▸ **Your instructions**: Keep each entry exactly as written when you repeat it, and skip the images.

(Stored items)
━━━━━━━━━━━━━━━━━━━━
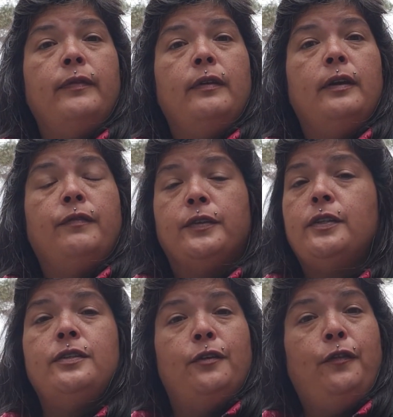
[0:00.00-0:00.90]
if this
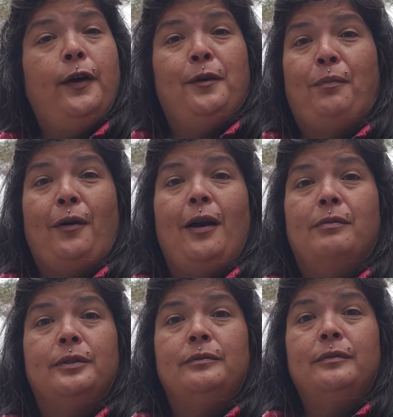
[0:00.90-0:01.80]
isn't a fucking
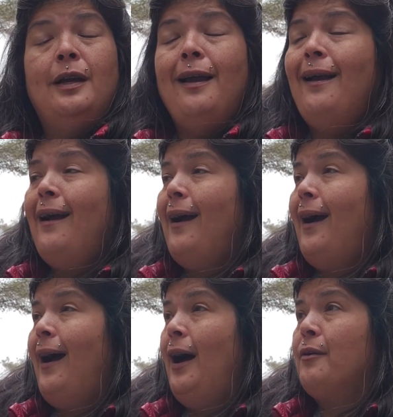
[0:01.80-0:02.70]
problem,
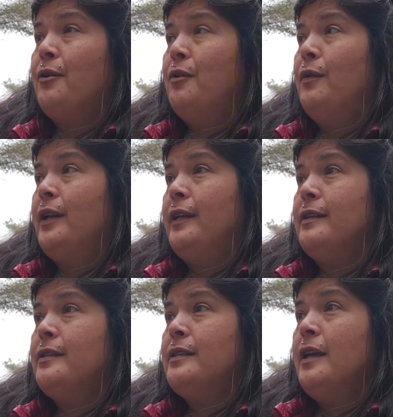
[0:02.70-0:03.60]
I don't know what
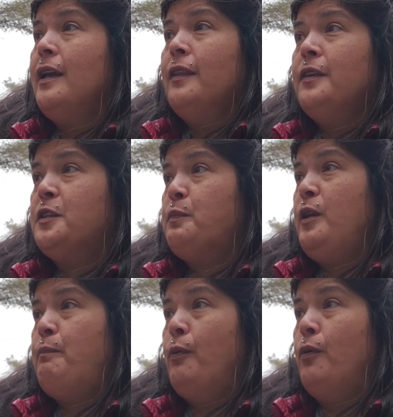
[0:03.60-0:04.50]
is. These
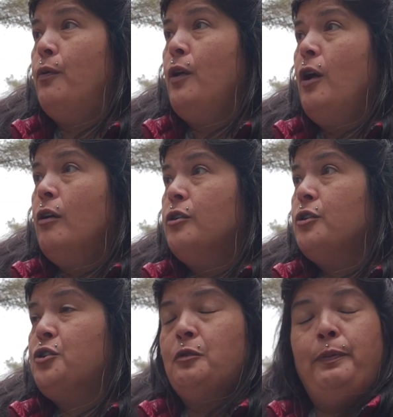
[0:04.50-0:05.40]
people
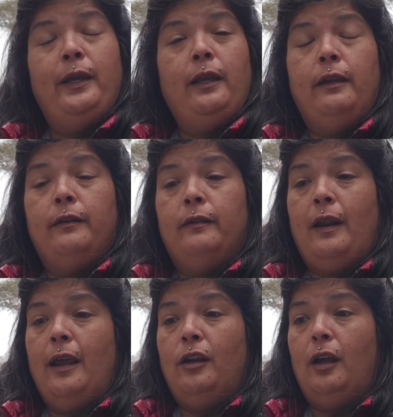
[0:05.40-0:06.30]
should be
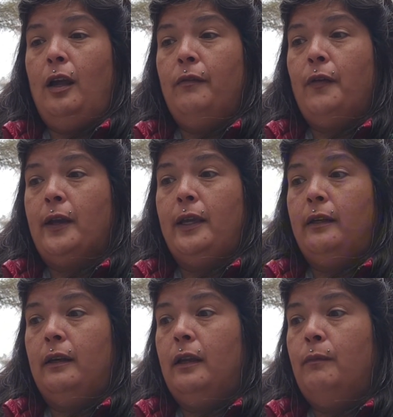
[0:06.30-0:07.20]

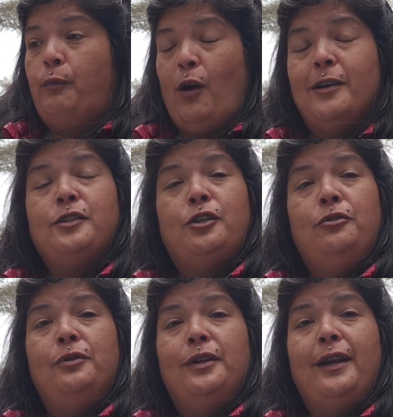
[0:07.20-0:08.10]
fucking
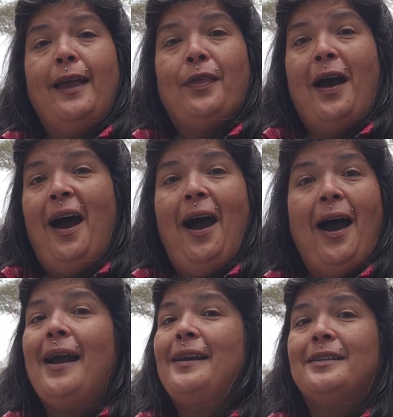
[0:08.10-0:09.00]
prosecuted at the
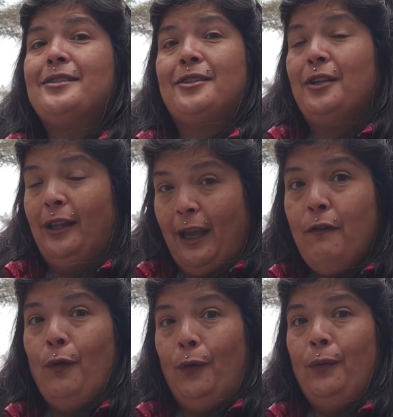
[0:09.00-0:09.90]
highest
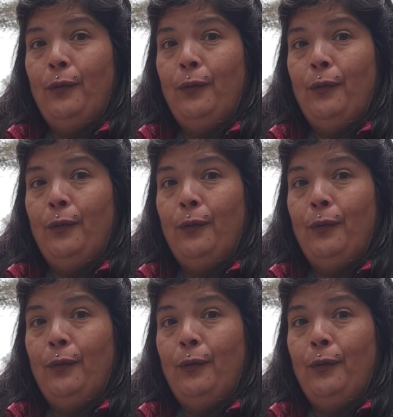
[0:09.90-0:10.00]
level.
━━━━━━━━━━━━━━━━━━━━
▸ **Output of the task**:
[0:00.00-0:00.90]
if this
[0:00.90-0:01.80]
isn't a fucking
[0:01.80-0:02.70]
problem,
[0:02.70-0:03.60]
I don't know what
[0:03.60-0:04.50]
is. These
[0:04.50-0:05.40]
people
[0:05.40-0:06.30]
should be
[0:06.30-0:07.20]

[0:07.20-0:08.10]
fucking
[0:08.10-0:09.00]
prosecuted at the
[0:09.00-0:09.90]
highest
[0:09.90-0:10.00]
level.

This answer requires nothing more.